---------- ENTRIES SUPPLIED ----------

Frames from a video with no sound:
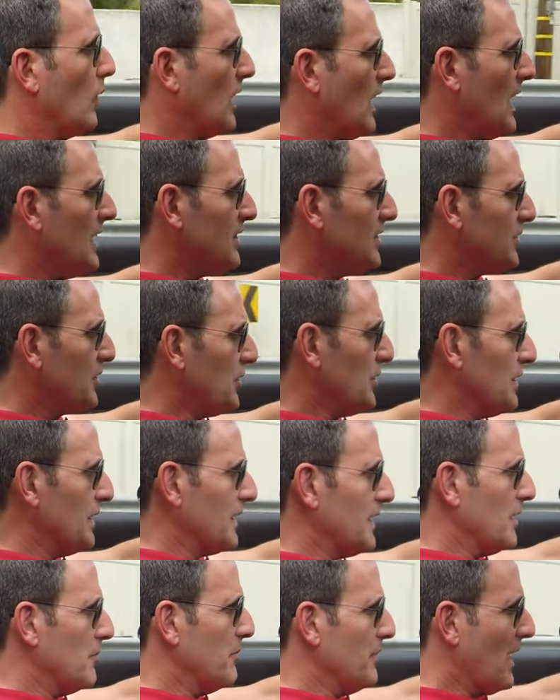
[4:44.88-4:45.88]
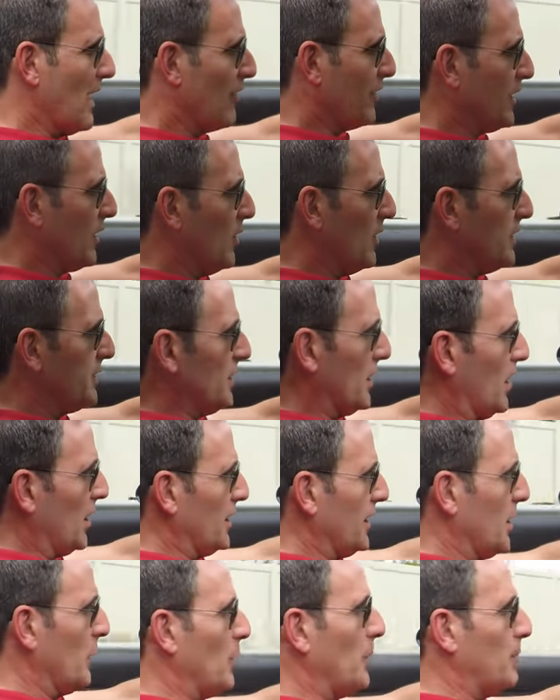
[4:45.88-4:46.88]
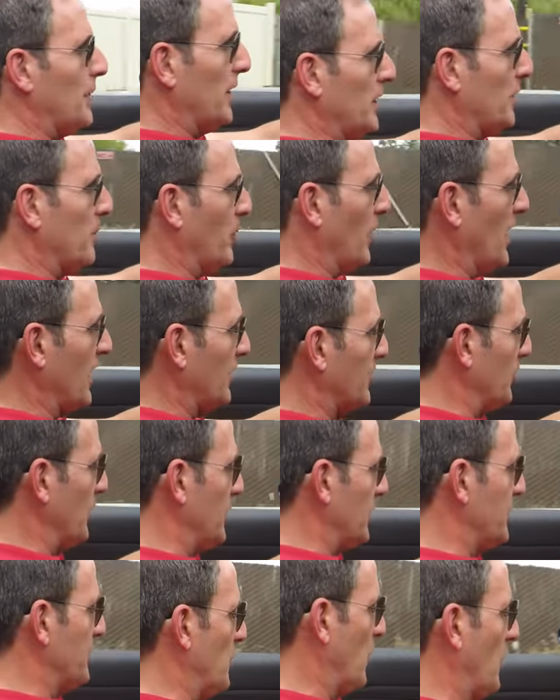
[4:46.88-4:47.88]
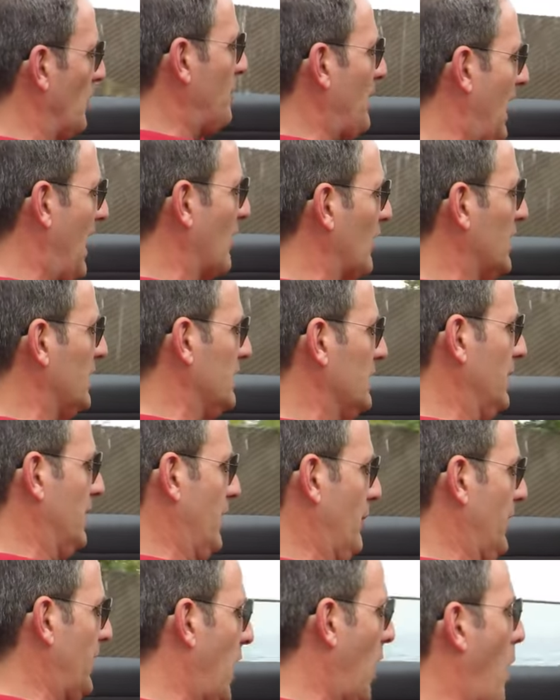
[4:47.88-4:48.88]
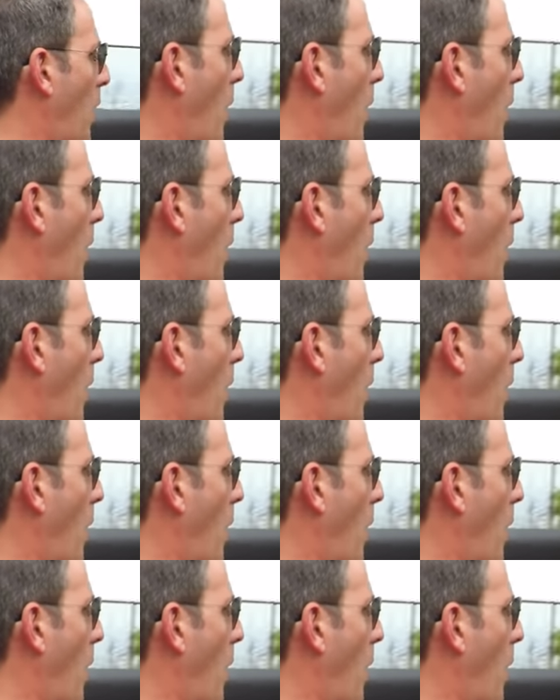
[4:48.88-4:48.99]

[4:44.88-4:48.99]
Well, I certainly am never going to argue with bigger brakes when there's more power. Here we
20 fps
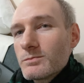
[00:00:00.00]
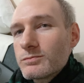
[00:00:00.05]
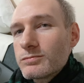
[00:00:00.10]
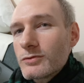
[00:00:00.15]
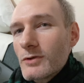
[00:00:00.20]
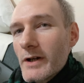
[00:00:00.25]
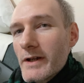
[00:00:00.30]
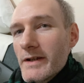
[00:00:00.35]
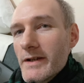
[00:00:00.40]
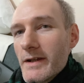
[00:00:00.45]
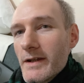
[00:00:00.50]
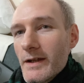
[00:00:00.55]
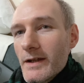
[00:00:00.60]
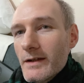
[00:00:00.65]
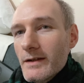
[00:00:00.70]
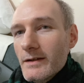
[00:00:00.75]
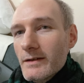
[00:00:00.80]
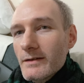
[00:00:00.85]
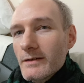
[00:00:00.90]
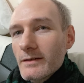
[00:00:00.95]

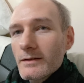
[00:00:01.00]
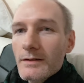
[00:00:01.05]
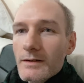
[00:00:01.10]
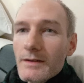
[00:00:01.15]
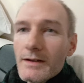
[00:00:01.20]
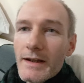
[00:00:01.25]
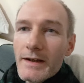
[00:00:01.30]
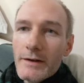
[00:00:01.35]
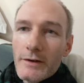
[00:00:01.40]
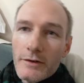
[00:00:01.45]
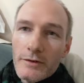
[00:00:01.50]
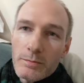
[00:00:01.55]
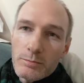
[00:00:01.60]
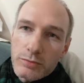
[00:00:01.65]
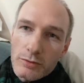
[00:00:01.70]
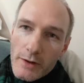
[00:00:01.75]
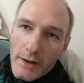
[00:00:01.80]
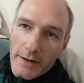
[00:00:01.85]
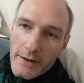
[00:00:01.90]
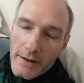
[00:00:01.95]
breaking Linux,
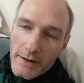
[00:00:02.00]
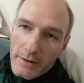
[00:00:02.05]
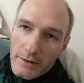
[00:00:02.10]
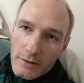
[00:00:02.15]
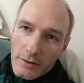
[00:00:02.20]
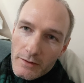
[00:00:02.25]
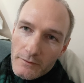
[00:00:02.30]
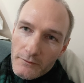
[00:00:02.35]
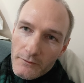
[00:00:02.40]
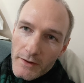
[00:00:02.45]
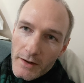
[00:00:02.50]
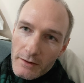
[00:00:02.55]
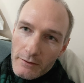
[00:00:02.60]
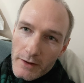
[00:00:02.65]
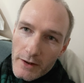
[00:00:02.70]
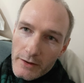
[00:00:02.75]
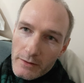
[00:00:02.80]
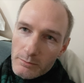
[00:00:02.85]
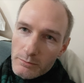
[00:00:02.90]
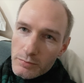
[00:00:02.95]
breaking your
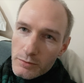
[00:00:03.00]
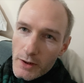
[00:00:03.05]
configuration,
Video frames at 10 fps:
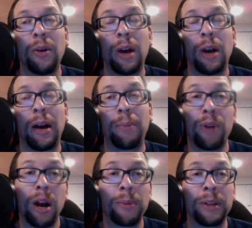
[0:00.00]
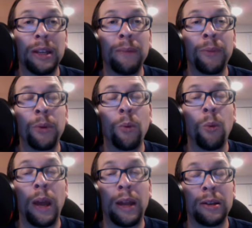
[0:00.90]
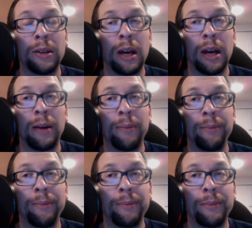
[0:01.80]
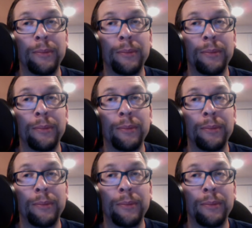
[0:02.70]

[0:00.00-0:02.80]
uh, properly when um,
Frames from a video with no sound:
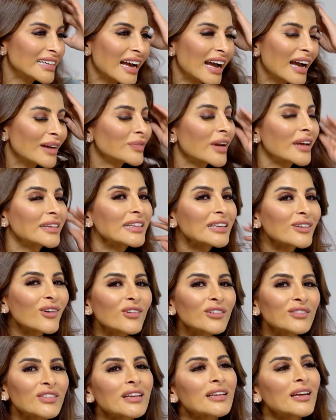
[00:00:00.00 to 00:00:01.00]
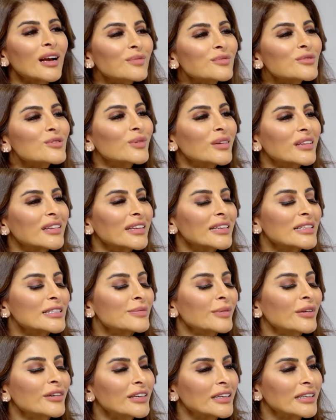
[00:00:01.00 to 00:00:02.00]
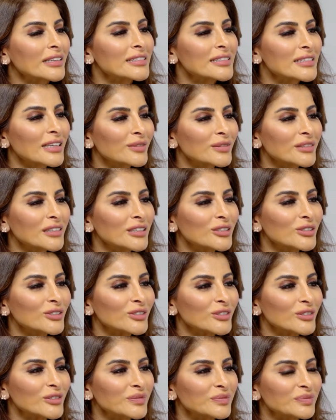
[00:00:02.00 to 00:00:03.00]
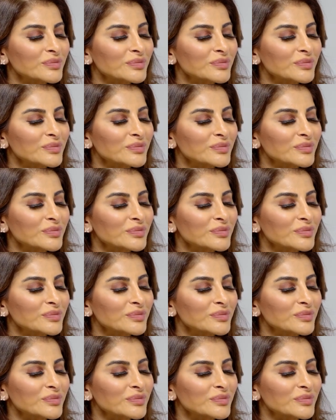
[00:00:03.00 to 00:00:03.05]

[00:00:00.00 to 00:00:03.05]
But I think all of that comes with experience. I really do.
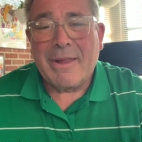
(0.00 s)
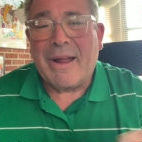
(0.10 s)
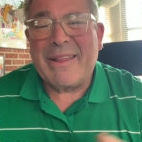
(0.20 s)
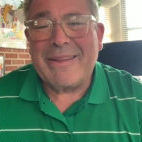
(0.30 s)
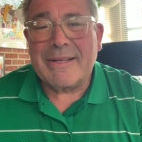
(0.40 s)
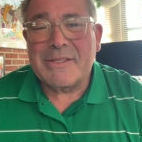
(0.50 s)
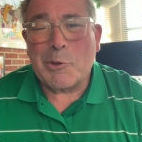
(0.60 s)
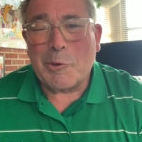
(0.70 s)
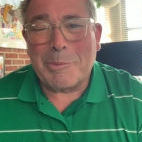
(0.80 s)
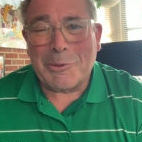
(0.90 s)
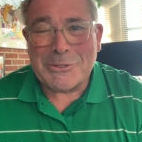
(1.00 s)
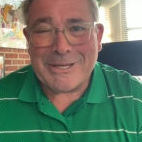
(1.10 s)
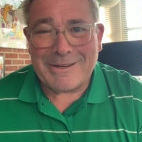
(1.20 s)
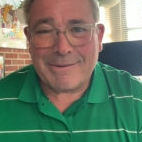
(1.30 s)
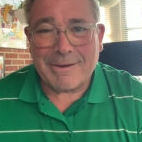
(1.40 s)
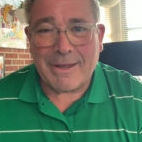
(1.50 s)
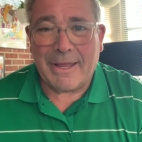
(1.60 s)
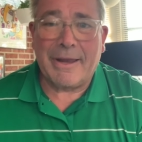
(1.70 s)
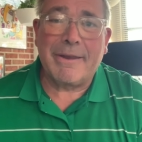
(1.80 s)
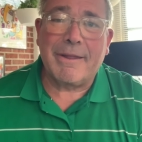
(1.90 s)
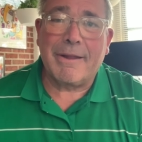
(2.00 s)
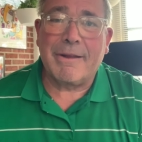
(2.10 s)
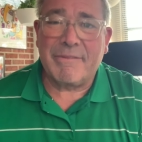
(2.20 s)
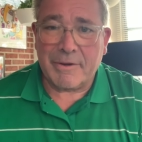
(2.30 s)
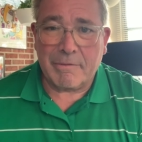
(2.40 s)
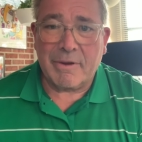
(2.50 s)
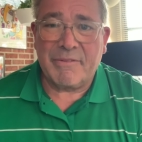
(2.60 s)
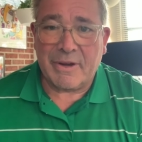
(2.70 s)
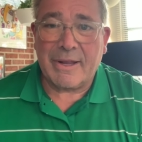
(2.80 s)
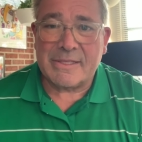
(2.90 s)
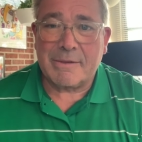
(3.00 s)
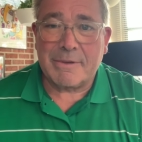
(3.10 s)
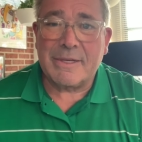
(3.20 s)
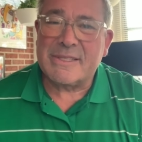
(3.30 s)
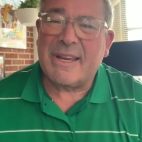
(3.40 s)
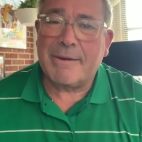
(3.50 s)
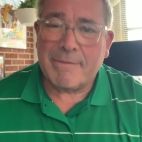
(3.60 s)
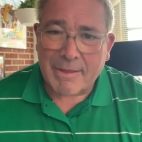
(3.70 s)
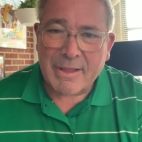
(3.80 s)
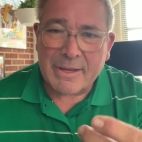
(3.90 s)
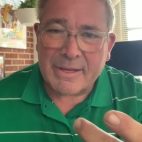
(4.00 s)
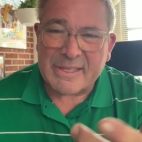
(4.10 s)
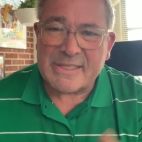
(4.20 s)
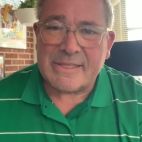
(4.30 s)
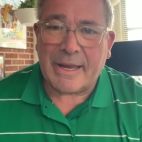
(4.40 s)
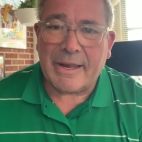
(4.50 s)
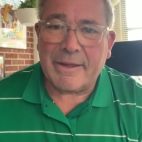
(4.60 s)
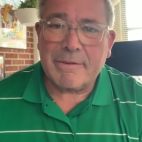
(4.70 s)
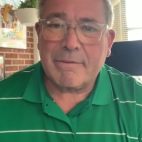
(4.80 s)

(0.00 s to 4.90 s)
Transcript: I think it's total bullshit. And uh, if you if you got something to say, say it.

----------

EXERCISE AIM: Repeat the data above exactly, leaving out any pictures it holds.

SOLUTION TO THE EXERCISE:
Frames from a video with no sound:
[4:44.88-4:45.88]
[4:45.88-4:46.88]
[4:46.88-4:47.88]
[4:47.88-4:48.88]
[4:48.88-4:48.99]

[4:44.88-4:48.99]
Well, I certainly am never going to argue with bigger brakes when there's more power. Here we
20 fps
[00:00:00.00]
[00:00:00.05]
[00:00:00.10]
[00:00:00.15]
[00:00:00.20]
[00:00:00.25]
[00:00:00.30]
[00:00:00.35]
[00:00:00.40]
[00:00:00.45]
[00:00:00.50]
[00:00:00.55]
[00:00:00.60]
[00:00:00.65]
[00:00:00.70]
[00:00:00.75]
[00:00:00.80]
[00:00:00.85]
[00:00:00.90]
[00:00:00.95]

[00:00:01.00]
[00:00:01.05]
[00:00:01.10]
[00:00:01.15]
[00:00:01.20]
[00:00:01.25]
[00:00:01.30]
[00:00:01.35]
[00:00:01.40]
[00:00:01.45]
[00:00:01.50]
[00:00:01.55]
[00:00:01.60]
[00:00:01.65]
[00:00:01.70]
[00:00:01.75]
[00:00:01.80]
[00:00:01.85]
[00:00:01.90]
[00:00:01.95]
breaking Linux,
[00:00:02.00]
[00:00:02.05]
[00:00:02.10]
[00:00:02.15]
[00:00:02.20]
[00:00:02.25]
[00:00:02.30]
[00:00:02.35]
[00:00:02.40]
[00:00:02.45]
[00:00:02.50]
[00:00:02.55]
[00:00:02.60]
[00:00:02.65]
[00:00:02.70]
[00:00:02.75]
[00:00:02.80]
[00:00:02.85]
[00:00:02.90]
[00:00:02.95]
breaking your
[00:00:03.00]
[00:00:03.05]
configuration,
Video frames at 10 fps:
[0:00.00]
[0:00.90]
[0:01.80]
[0:02.70]

[0:00.00-0:02.80]
uh, properly when um,
Frames from a video with no sound:
[00:00:00.00 to 00:00:01.00]
[00:00:01.00 to 00:00:02.00]
[00:00:02.00 to 00:00:03.00]
[00:00:03.00 to 00:00:03.05]

[00:00:00.00 to 00:00:03.05]
But I think all of that comes with experience. I really do.
(0.00 s)
(0.10 s)
(0.20 s)
(0.30 s)
(0.40 s)
(0.50 s)
(0.60 s)
(0.70 s)
(0.80 s)
(0.90 s)
(1.00 s)
(1.10 s)
(1.20 s)
(1.30 s)
(1.40 s)
(1.50 s)
(1.60 s)
(1.70 s)
(1.80 s)
(1.90 s)
(2.00 s)
(2.10 s)
(2.20 s)
(2.30 s)
(2.40 s)
(2.50 s)
(2.60 s)
(2.70 s)
(2.80 s)
(2.90 s)
(3.00 s)
(3.10 s)
(3.20 s)
(3.30 s)
(3.40 s)
(3.50 s)
(3.60 s)
(3.70 s)
(3.80 s)
(3.90 s)
(4.00 s)
(4.10 s)
(4.20 s)
(4.30 s)
(4.40 s)
(4.50 s)
(4.60 s)
(4.70 s)
(4.80 s)

(0.00 s to 4.90 s)
Transcript: I think it's total bullshit. And uh, if you if you got something to say, say it.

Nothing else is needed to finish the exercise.